Over the past 40 years, the Volkswagen Golf GTI has become the standard of hot hatchbacks worldwide for its balance of performance and affordability. Yet one of the most memorable concepts ever to emerge from Volkswagen with the Golf GTI name pushed the performance side of that balance to the extreme.
The Golf GTI W12-650 was introduced in 2007 when Volkswagen designers needed a showstopping concept car to debut at Wörthersee. The VW-backed festival is one of the largest events for Volkswagen enthusiasts, with more than 100,000 visitors in attendance annually. Fans and locals gather along Lake Worthersee in Austria to bond over various Volkswagen vehicles, often with a special display of Golf GTI concepts.

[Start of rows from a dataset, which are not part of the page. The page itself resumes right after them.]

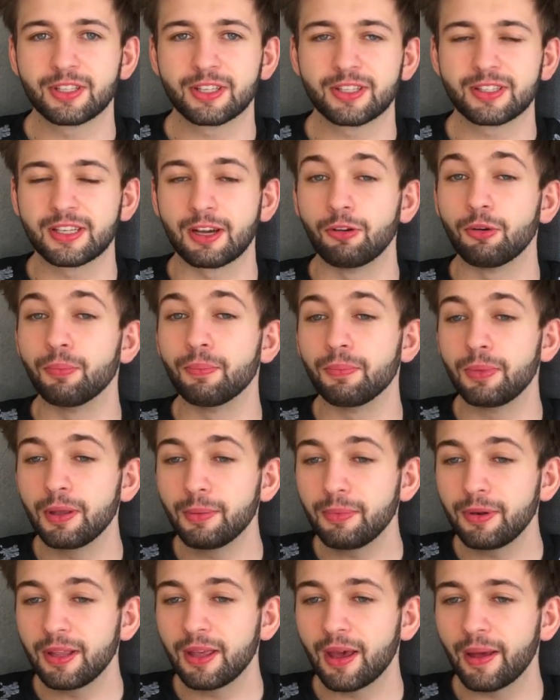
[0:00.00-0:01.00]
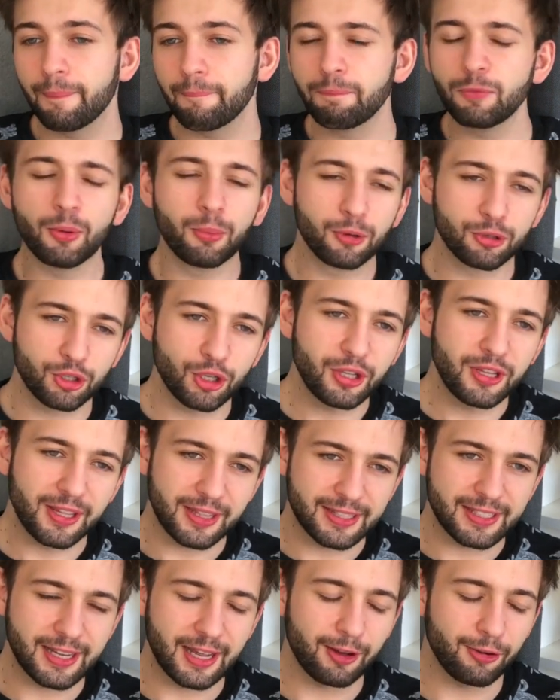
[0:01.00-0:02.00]
całą Biblię, no może nie
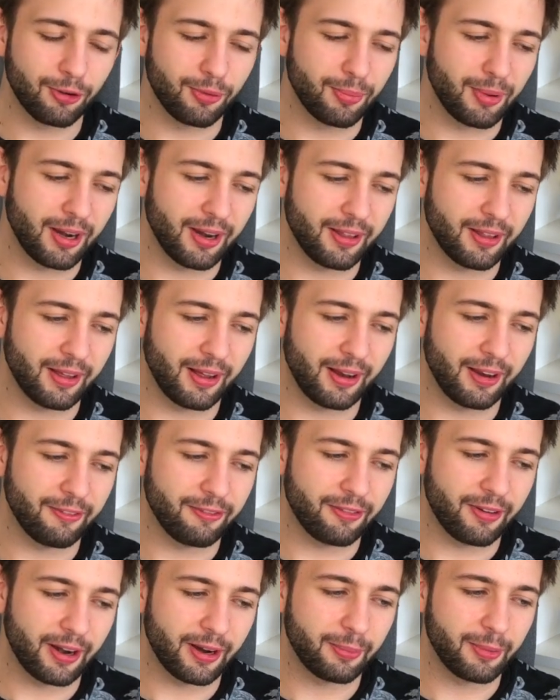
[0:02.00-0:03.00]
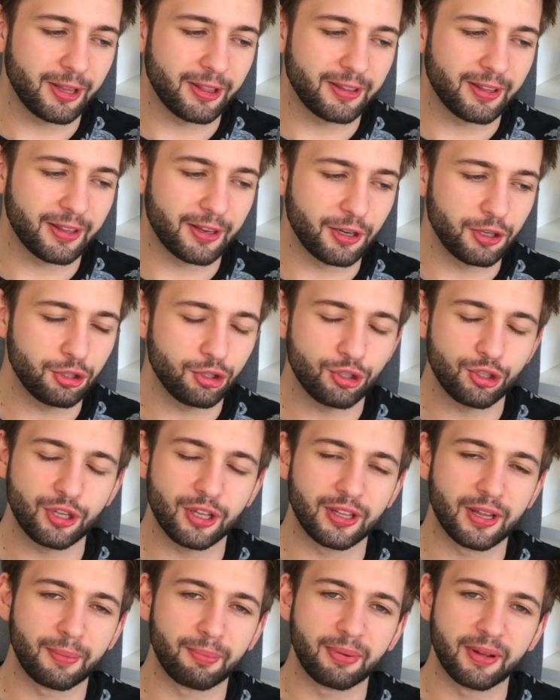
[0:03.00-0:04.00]
całą, ale, ale fragmentarycznie
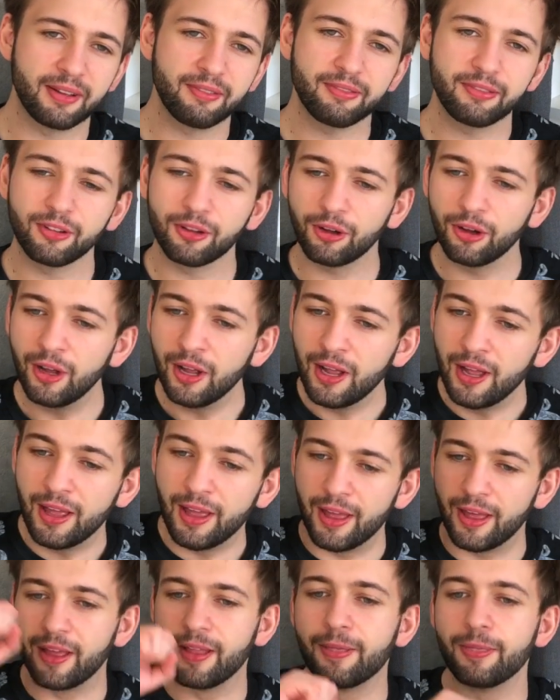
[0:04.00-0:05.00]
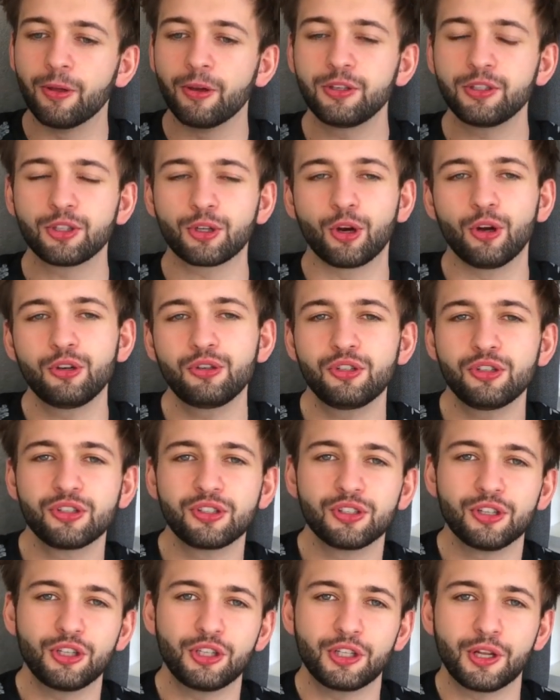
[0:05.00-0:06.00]
na pewno, e, no i skończyć
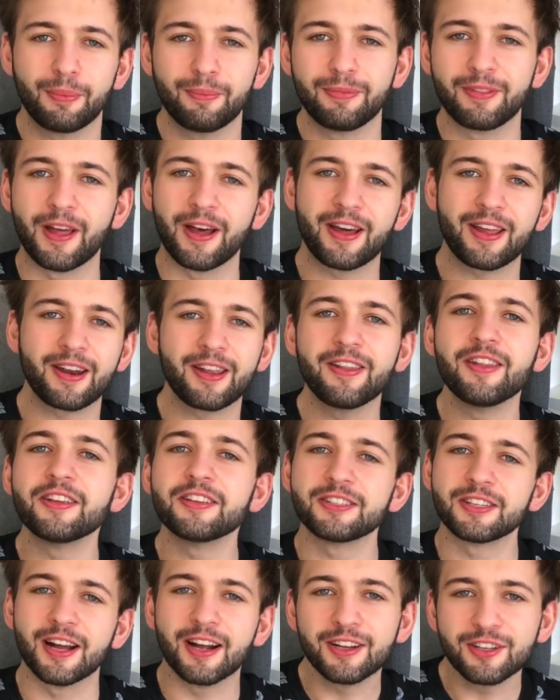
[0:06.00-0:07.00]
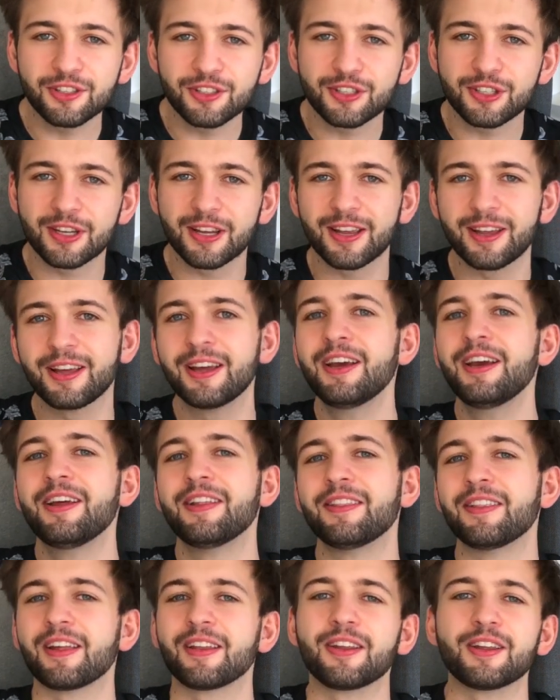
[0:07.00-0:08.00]
gdzieś tam na renesansie,
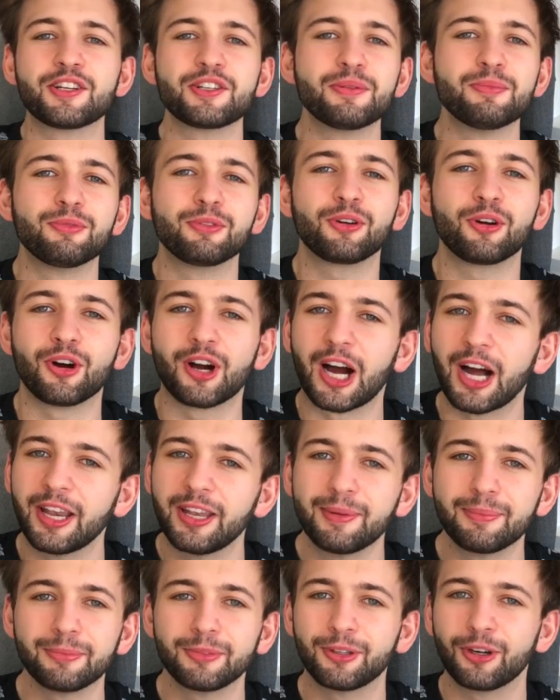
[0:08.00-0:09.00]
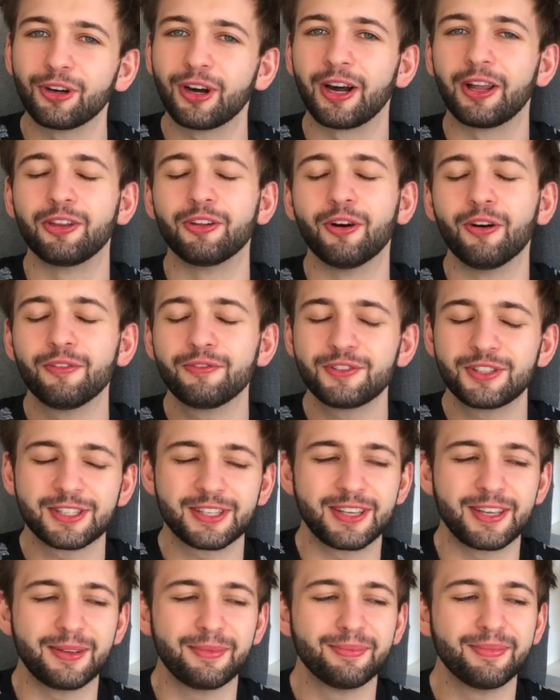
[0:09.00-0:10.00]
na naszym kochanym
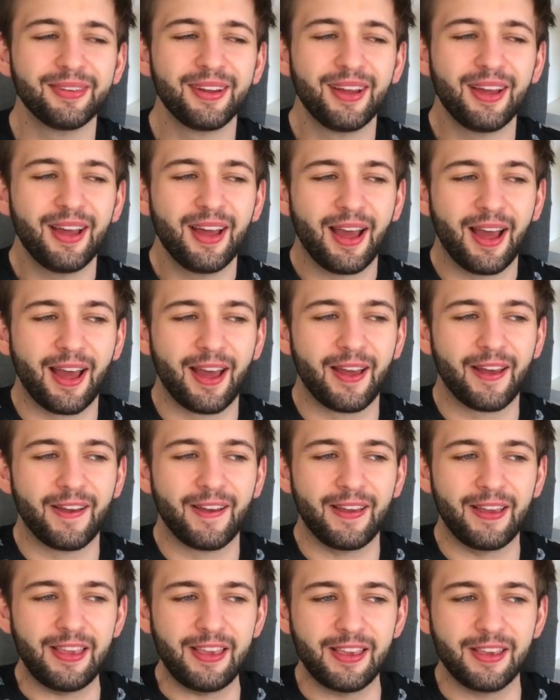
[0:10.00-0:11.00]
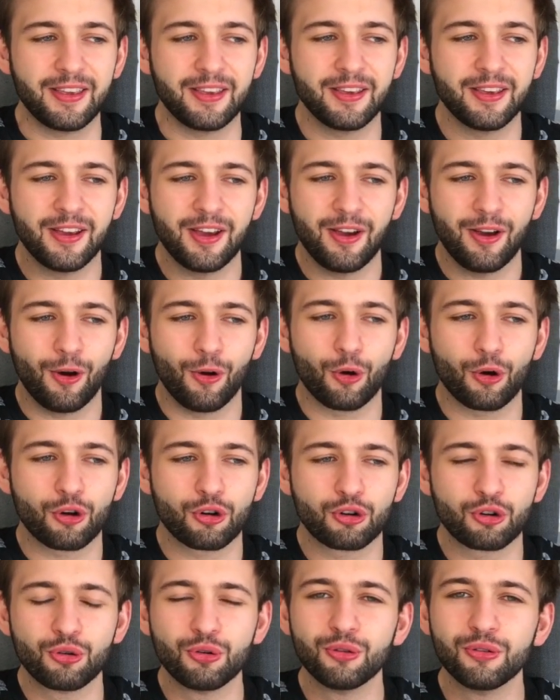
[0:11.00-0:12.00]
Kochanowskim e, i
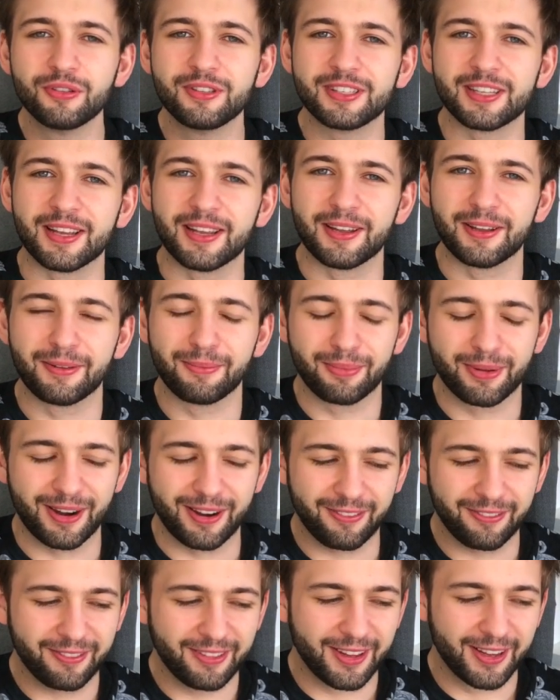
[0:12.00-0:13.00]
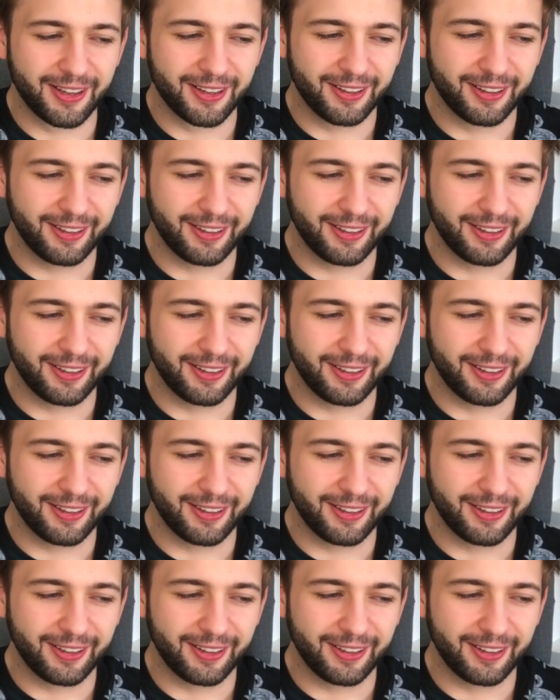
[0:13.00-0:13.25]
Orszulce, prawda,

Two months before Worthersee that year, Volkswagen designers began work on a concept that would combine elements from across the Volkswagen Group. To make it happen, the team started off with the simple body of the Mk5 GTI and kept the original production car’s doors, hood and lights. Next, they incorporated the twin-turbo W12 engine from a Bentley Continental GT that was good for 641 hp; as 12 cylinders physically can’t fit up front, where the four-cylinder turbo engine of the Golf GTI goes, they put the engine right behind the driver, creating a mid-engine GTI.1 To handle all that power, the concept borrowed the rear axle and brakes from a Lamborghini Gallardo, the front brakes from an Audi RS 4, and the gearbox of a Volkswagen Phaeton.
The body of the Mk5 was widened by 6.3 inches, the suspension was lowered by nearly three inches and the car was fitted for massive tires, measuring 12 inches wide in the rear and nine inches in the front. In addition to a reworked chassis, the finishing touches to the design included reshaped rear windows, a futuristic rear bumper and an expanded air intake section at the front.
The interior design for the concept car also reflected its racecar-like attributes. Outfitted in black Alcantara leather, the Golf GTI W12-650 had transparent switch guards for central functions, no door liners and even a fire extinguisher in the glove compartment.
Endowed with a W12 engine, the concept car had as much power as today’s Lamborghini Urus. With all that muscle and rear-wheel power, the concept car wasn’t the easiest to handle but it was certainly fun to drive. Comparable to a racecar, the Golf GTI W12-650 accelerated from 0 to 60 mph in less than four seconds and achieved a top track speed of 201 mph.2 Maybe one day there’ll be a faster Golf GTI on the shores of Lake Worthersee – but there will likely never be one quite as wild.